If sports abilities and performances were normal instead of log-normal, the difference between professional's and high-school glory day athletes would be pretty small. You’re average Joe could run against Usain Bolt at the Olympics and not be that far off.
Sports in a normal world would be…boring.
What about an example?
One of the first articles that ever went up on our Substack was an analysis I did looking at unexpected NBA performances along with my accompanying Python code. Recently, the NBA is in the news with people dropping ridiculous point totals in a game, so that article is suddenly very timely again (check it out below!).
A little over a week ago, Joel Embiid sent shocks through the league scoring 70 points for the Philadelphia 76ers. This was quite unexpected, but even more shocking, just a few days later it was followed up by Luka Doncic's 73 point performance for the Mavericks. In fact, thus far in the NBA season, there have been 5 games with an individual player scoring 60 or more points, the most in a season since 1962-63 season, which had 9.
However, despite how rare these performances seemingly are, they are completely possible in a log-normal sports world. Looking at the distribution of maximum points scored in a game for an individual player across the last ~70 seasons, we can see that the best player in a given game generally scores ~30 points. But there is a long tail of possible impressive performances consistent with a log-normal distribution. Scoring 40, 50, 60, and even Wilt Chamberlain’s 100 point performance in 1962 are possible in a log-normal sports world!

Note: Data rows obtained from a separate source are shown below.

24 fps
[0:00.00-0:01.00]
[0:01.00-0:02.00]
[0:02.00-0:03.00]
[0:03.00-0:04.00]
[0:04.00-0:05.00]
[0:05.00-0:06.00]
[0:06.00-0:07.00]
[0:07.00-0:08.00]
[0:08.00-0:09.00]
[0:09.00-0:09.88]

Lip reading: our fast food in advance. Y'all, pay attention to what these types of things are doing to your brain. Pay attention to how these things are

In a normally distributed sports world, the probability of seeing an NBA season with 5 60-pt performances would be << 1E-10. But, because we are lucky enough to live in a log-normal sports world, the chances of seeing the 5 performances we’ve seen so far in the NBA season is ~1.5%.
One more example
Just before the NCAA football championship, I looked at why a special teams coordinator should take the touchback on every kick off as opposed to trying to run it out. The analysis I did showed that by taking the touchback, you were much more likely to end up with better starting field position than if you tried to run it out.

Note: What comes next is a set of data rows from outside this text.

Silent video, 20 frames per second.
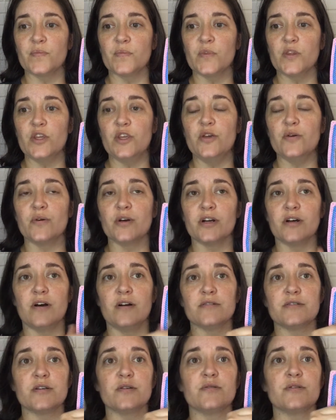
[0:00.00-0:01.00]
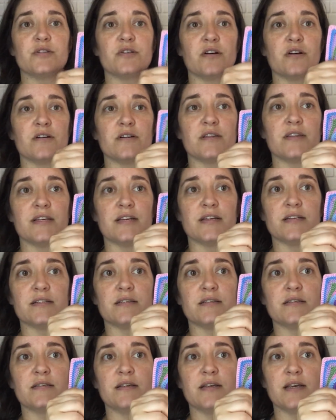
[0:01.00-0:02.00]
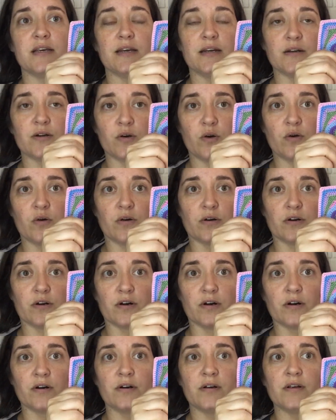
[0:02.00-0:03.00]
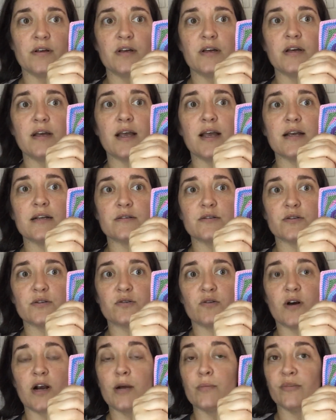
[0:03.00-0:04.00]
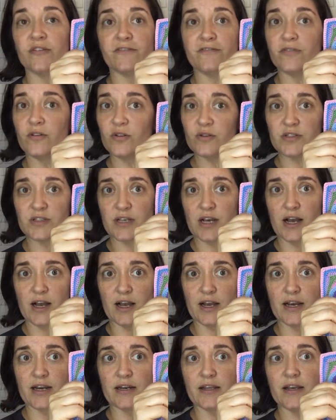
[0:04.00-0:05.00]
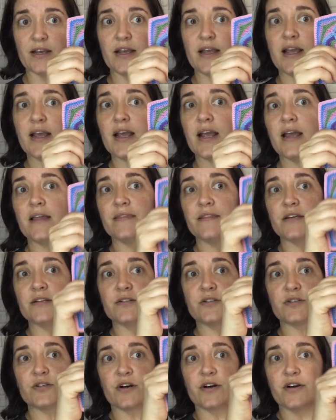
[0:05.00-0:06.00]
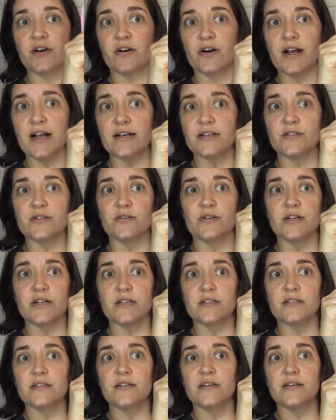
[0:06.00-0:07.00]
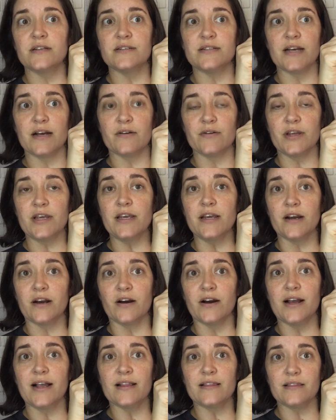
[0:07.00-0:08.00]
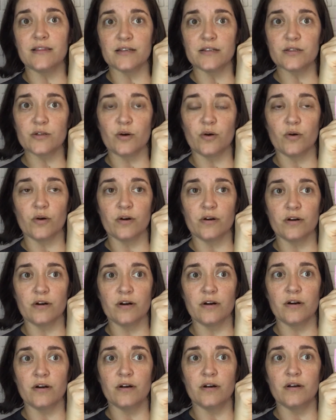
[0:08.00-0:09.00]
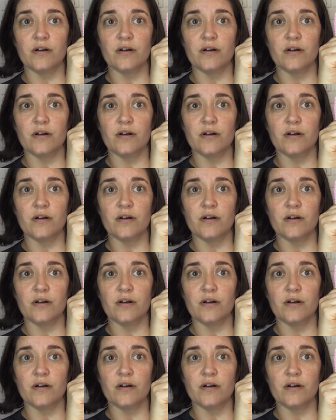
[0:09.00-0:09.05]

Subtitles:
You could also start this in a corner and describe a full side, and then start your asterisk down here at this corner,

Interestingly enough, however, there is evidence to suggest that kickoff returns may be log-normally distributed, with the caveat that you can’t run longer than the length of the field.

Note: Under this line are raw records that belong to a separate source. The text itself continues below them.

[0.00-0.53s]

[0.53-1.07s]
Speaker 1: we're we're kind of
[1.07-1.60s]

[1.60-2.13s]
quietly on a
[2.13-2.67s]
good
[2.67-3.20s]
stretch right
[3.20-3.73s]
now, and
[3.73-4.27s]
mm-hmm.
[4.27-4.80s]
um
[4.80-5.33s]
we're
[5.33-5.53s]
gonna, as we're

Without contradicting myself, the pseudo log-normal behavior on kickoff returns is the reason people think kickoffs are exciting. Just like watching an NBA game in Vegas, it probably wouldn’t be a good bet to place that someone is going to score 60+ points in a particular game and you also wouldn’t expect to see someone run a 100 yard kick off return in a game either. But 60 point games happen, and 100 yard kick off returns happen as well!
Wrapping up
Log-normal distributions have the same minimum that a normal distribution would have (0 in the case of many real-world things), but unlike the normal distribution, their upper limits can be MUCH higher. Ultimately, this means that the difference in abilities, points scored, home runs hit, etc. etc. can ALL be drastically larger than you would typically think and that’s what makes sports fun to watch.
As a fan of sports, I’d much rather watch log-normal performances.